* [Supplied records]
*** Begin section ***
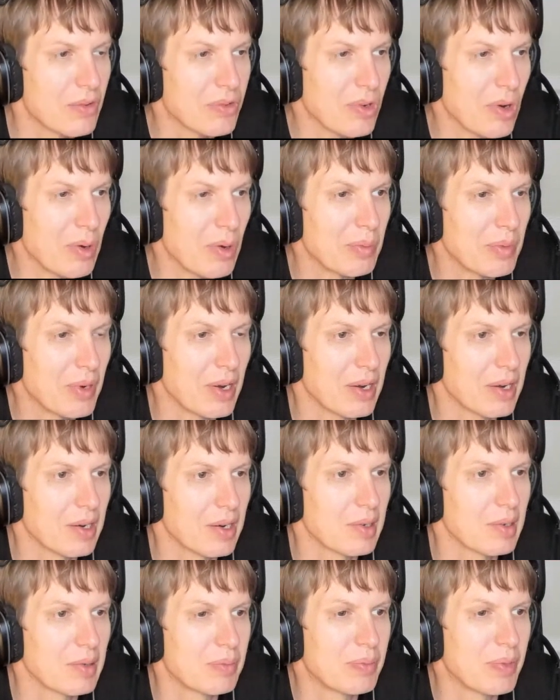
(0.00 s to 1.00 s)
From
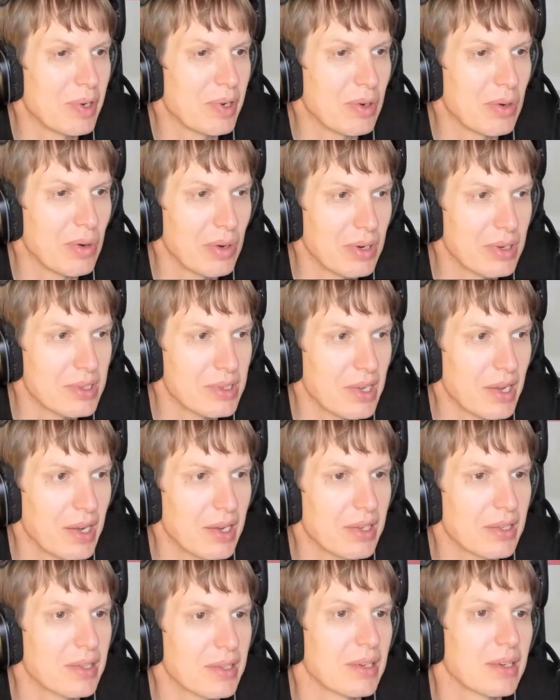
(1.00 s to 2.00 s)
uh, Percona
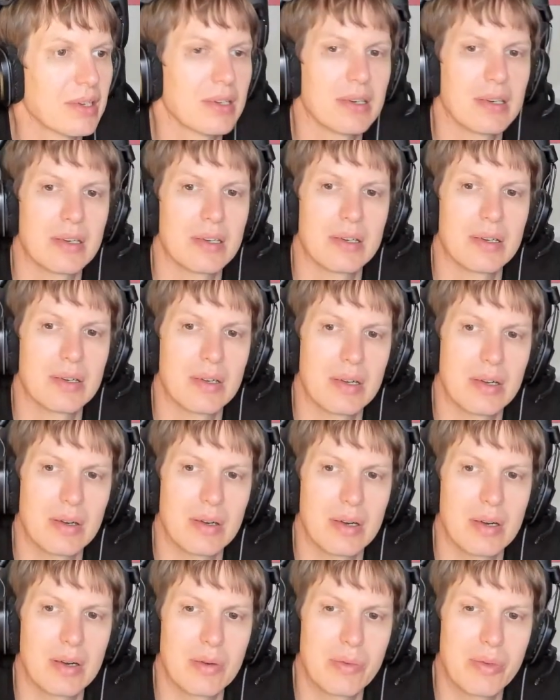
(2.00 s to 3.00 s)
side,
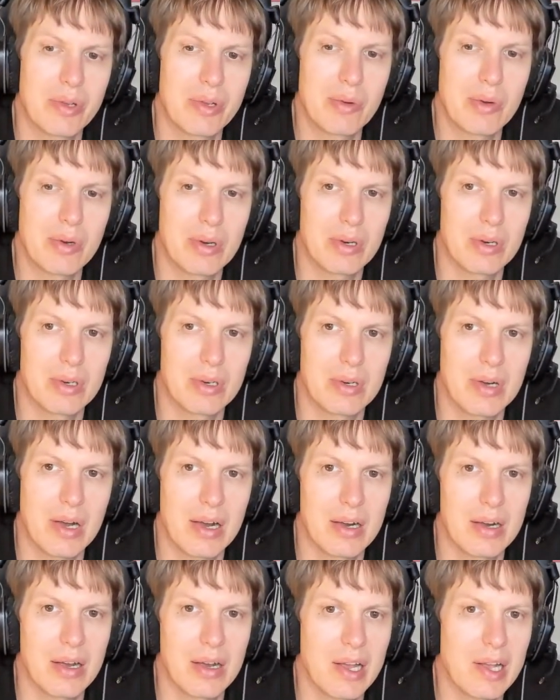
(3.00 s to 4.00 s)
we
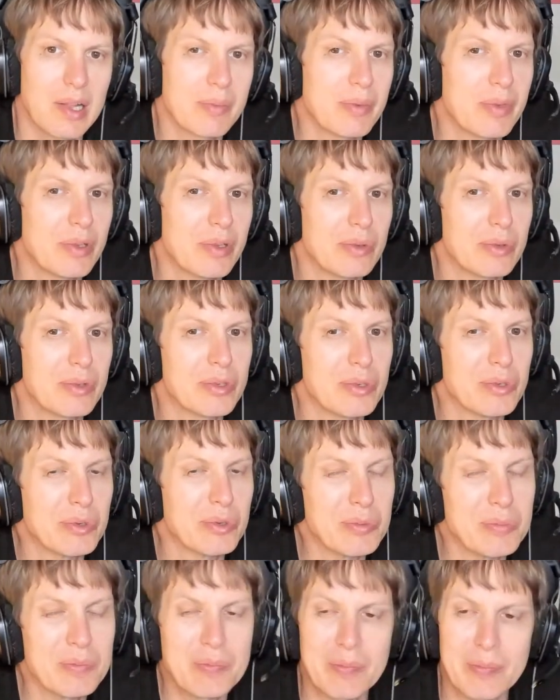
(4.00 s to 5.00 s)
are helping you
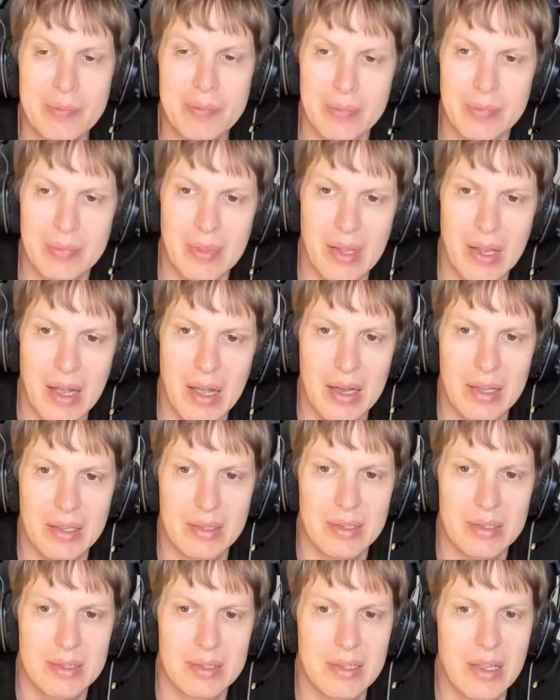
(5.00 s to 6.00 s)
to mm,
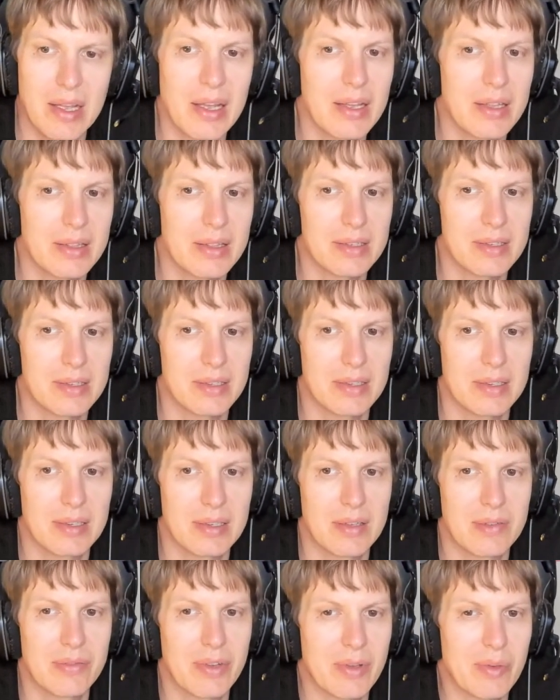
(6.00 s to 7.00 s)
understand
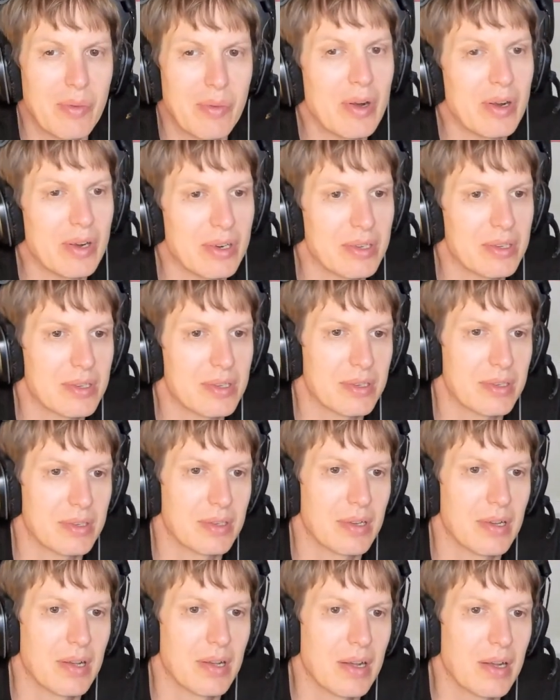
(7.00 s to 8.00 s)
the queries
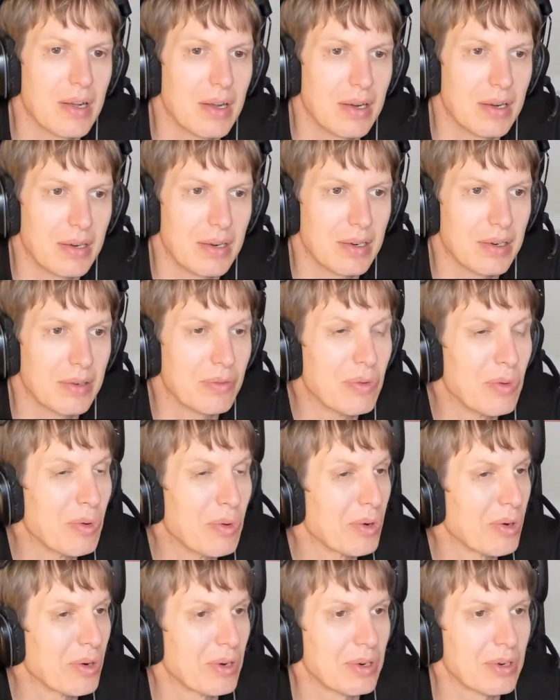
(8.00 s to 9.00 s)
uh,
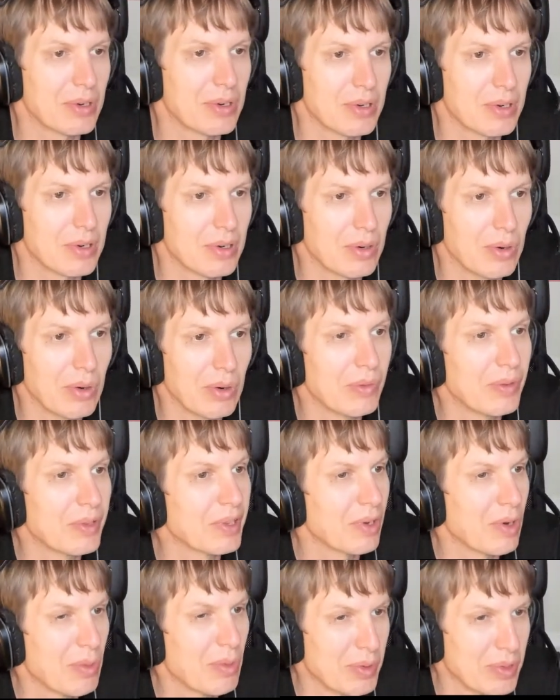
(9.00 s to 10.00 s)
for uh, all
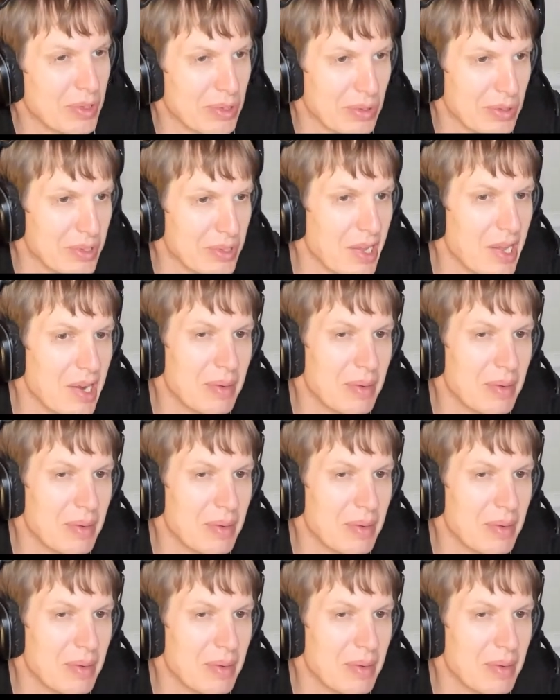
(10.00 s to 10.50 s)
the open source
*** End section ***
* [About this task]
Pictures are to be left out. Everything else in the records must be written out exactly.

* [Answer section]
(0.00 s to 1.00 s)
From
(1.00 s to 2.00 s)
uh, Percona
(2.00 s to 3.00 s)
side,
(3.00 s to 4.00 s)
we
(4.00 s to 5.00 s)
are helping you
(5.00 s to 6.00 s)
to mm,
(6.00 s to 7.00 s)
understand
(7.00 s to 8.00 s)
the queries
(8.00 s to 9.00 s)
uh,
(9.00 s to 10.00 s)
for uh, all
(10.00 s to 10.50 s)
the open source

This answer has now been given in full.